The required result is every line of the records that includes "Transcript".

───

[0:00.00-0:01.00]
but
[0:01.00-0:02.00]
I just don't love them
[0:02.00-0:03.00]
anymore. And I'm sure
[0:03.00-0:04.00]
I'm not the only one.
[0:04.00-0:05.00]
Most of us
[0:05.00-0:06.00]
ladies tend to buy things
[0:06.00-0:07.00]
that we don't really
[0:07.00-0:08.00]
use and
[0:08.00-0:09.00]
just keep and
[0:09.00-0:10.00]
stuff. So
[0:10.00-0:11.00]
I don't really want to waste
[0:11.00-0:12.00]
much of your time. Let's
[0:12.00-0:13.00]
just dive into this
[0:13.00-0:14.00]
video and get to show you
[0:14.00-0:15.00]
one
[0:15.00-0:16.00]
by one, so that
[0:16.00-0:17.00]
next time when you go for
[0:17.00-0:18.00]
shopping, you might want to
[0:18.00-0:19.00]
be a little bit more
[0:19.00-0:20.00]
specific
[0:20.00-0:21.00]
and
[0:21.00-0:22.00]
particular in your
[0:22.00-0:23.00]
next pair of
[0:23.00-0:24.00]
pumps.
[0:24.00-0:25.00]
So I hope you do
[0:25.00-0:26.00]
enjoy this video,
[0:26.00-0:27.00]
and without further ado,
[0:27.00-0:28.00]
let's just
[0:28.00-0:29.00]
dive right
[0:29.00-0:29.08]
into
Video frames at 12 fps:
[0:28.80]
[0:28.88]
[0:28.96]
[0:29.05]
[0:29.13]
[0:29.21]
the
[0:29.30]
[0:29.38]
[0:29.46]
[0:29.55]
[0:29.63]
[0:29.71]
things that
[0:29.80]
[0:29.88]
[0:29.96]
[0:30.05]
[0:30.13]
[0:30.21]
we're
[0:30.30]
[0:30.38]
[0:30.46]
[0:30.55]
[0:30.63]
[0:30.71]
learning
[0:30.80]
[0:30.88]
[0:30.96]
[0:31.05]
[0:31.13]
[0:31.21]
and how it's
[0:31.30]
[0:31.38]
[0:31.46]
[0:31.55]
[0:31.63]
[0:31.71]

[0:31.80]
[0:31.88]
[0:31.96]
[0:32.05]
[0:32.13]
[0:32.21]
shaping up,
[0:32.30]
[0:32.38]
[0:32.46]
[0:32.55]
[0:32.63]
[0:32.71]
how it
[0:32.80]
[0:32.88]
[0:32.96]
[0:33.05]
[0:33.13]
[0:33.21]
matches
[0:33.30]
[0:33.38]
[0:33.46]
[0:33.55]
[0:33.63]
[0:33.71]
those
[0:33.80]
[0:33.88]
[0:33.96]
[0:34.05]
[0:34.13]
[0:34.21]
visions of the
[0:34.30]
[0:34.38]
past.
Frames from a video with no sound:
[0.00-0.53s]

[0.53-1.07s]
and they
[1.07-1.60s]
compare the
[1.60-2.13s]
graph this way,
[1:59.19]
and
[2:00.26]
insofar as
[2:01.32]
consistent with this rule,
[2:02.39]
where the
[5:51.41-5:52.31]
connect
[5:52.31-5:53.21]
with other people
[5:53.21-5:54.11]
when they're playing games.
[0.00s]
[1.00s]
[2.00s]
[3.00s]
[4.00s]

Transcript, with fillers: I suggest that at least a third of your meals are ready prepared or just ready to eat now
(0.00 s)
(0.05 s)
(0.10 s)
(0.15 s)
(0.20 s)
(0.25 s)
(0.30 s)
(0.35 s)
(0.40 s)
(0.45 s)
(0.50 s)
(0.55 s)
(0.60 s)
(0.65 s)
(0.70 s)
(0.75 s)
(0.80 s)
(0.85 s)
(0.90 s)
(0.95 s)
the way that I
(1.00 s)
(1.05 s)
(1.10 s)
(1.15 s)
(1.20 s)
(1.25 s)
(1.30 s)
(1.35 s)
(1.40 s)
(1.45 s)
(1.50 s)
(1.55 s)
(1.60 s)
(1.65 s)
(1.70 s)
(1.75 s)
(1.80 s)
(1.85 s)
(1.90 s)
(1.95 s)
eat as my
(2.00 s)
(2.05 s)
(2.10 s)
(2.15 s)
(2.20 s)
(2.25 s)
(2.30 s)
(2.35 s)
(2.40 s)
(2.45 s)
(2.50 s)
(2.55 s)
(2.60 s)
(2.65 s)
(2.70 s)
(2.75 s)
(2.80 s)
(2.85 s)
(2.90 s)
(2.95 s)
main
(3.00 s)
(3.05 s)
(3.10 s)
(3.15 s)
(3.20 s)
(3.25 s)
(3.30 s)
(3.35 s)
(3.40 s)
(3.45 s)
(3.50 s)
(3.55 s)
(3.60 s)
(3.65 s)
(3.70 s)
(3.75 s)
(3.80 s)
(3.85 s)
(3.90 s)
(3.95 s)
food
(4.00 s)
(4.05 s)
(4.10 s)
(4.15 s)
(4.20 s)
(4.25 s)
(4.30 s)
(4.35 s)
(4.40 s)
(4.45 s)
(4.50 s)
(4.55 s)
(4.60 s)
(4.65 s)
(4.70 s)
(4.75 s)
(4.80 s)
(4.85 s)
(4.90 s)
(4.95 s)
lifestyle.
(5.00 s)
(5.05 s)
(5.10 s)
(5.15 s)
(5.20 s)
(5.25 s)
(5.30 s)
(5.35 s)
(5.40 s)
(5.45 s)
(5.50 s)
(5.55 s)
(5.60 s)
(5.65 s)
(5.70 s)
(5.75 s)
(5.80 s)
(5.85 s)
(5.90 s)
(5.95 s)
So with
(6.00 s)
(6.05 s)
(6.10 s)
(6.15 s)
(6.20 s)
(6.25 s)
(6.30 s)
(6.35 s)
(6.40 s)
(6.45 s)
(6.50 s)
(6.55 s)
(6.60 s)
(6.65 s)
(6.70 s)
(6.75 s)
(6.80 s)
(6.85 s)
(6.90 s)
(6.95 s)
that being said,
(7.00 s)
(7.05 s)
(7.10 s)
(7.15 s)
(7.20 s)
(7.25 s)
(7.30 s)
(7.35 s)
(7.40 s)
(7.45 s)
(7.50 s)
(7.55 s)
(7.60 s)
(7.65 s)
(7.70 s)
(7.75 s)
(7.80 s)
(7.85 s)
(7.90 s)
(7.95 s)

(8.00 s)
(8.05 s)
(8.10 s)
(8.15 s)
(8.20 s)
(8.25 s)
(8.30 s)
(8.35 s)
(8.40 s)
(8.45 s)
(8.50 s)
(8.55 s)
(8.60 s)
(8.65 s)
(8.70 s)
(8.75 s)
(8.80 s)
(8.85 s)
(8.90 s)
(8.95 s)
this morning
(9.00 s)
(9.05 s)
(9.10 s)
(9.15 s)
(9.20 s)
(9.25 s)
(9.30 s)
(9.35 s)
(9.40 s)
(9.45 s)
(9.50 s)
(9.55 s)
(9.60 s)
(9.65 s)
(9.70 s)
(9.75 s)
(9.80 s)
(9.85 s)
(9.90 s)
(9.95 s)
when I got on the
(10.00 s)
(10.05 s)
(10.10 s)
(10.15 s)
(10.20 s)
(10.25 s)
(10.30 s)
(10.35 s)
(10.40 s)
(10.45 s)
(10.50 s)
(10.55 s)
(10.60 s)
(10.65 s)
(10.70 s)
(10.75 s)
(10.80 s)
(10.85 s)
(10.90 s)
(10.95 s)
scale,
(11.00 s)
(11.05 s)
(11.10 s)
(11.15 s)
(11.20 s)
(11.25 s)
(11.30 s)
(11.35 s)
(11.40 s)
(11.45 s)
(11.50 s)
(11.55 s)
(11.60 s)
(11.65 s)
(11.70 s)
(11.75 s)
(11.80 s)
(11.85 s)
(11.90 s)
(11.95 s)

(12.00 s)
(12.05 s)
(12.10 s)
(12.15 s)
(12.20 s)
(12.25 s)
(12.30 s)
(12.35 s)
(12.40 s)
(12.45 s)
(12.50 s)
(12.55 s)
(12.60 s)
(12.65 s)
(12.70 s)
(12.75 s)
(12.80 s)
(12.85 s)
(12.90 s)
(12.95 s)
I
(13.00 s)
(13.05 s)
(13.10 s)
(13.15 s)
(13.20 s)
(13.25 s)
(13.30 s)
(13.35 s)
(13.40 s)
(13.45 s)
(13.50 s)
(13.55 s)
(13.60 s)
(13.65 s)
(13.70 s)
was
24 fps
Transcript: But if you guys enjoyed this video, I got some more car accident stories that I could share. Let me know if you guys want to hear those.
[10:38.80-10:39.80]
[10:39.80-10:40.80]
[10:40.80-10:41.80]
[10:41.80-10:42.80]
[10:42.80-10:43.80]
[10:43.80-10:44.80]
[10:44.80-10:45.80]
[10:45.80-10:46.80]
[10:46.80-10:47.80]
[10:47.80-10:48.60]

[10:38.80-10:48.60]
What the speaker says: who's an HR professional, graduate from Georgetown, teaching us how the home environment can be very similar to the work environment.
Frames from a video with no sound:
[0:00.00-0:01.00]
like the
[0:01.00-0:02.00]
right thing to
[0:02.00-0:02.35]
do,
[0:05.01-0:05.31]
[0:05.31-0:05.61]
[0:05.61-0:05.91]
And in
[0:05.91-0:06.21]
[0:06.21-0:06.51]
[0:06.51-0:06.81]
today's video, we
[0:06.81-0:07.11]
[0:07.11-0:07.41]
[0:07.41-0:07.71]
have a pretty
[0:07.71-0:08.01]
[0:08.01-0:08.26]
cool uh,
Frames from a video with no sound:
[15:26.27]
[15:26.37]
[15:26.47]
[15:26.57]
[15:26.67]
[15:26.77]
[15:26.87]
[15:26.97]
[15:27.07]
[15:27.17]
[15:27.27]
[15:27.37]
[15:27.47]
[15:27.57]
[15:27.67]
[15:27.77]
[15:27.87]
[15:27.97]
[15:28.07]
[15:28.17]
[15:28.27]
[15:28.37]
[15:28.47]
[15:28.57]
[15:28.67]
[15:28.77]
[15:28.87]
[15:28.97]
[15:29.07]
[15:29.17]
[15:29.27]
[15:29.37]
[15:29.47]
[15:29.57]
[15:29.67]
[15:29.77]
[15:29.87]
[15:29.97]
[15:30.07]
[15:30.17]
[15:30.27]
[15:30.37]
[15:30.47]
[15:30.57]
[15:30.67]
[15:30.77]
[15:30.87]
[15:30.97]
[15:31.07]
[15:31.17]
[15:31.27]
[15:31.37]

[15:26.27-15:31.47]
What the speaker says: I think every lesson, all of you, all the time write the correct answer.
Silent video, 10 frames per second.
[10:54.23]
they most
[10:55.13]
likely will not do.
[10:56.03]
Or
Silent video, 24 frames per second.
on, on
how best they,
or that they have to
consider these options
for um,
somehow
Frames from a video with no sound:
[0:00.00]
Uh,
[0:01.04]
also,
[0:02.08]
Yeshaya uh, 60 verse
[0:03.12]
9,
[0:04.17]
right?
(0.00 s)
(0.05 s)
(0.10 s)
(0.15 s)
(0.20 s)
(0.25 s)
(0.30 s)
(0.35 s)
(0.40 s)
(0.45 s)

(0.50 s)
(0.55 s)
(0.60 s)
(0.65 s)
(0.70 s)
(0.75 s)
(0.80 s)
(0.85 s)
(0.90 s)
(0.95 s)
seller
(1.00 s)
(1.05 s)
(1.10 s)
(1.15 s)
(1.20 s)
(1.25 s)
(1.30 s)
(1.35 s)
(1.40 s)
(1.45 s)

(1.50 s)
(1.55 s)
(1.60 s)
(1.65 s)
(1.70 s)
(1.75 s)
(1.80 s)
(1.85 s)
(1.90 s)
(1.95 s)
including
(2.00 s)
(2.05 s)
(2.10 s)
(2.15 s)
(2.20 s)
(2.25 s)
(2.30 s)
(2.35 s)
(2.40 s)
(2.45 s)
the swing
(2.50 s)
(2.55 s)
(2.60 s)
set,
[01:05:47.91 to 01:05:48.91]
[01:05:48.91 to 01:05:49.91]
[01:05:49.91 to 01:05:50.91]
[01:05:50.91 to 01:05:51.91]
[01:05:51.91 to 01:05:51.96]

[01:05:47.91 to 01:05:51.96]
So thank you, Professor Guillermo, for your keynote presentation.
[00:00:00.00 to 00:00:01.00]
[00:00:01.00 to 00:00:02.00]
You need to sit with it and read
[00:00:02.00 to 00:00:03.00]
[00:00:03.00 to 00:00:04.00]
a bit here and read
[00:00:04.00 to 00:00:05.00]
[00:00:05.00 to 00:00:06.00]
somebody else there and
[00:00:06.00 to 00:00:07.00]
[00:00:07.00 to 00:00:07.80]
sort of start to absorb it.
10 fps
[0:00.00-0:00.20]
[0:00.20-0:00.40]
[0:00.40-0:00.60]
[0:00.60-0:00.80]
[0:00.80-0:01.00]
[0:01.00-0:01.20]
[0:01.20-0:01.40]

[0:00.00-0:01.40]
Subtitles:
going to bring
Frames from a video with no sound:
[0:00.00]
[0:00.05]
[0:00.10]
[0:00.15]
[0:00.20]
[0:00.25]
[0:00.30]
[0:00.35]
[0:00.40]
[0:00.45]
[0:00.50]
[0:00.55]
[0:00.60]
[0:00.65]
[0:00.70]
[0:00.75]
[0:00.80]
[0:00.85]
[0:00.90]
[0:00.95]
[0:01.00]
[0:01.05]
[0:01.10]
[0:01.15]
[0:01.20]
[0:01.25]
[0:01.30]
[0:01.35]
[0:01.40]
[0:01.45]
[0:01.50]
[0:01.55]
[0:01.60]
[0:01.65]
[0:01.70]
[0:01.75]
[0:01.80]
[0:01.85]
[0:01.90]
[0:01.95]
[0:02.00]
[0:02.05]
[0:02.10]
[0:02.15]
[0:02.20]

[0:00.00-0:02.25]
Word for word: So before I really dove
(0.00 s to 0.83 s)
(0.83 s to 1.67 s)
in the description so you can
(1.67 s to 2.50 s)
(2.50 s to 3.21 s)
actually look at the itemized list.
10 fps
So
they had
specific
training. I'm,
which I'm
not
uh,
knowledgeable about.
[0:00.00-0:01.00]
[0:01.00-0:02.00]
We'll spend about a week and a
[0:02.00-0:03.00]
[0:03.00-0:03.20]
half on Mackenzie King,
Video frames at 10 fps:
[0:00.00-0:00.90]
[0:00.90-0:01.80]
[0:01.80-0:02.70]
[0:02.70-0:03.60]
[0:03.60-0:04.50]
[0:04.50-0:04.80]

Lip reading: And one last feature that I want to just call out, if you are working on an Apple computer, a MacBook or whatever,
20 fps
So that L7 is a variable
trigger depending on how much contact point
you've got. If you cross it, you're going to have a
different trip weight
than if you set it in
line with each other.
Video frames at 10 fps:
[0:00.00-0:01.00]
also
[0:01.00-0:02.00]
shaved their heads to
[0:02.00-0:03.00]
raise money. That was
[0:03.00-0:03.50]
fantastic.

───

◆ **Response to this task**
Transcript, with fillers: I suggest that at least a third of your meals are ready prepared or just ready to eat now
Transcript: But if you guys enjoyed this video, I got some more car accident stories that I could share. Let me know if you guys want to hear those.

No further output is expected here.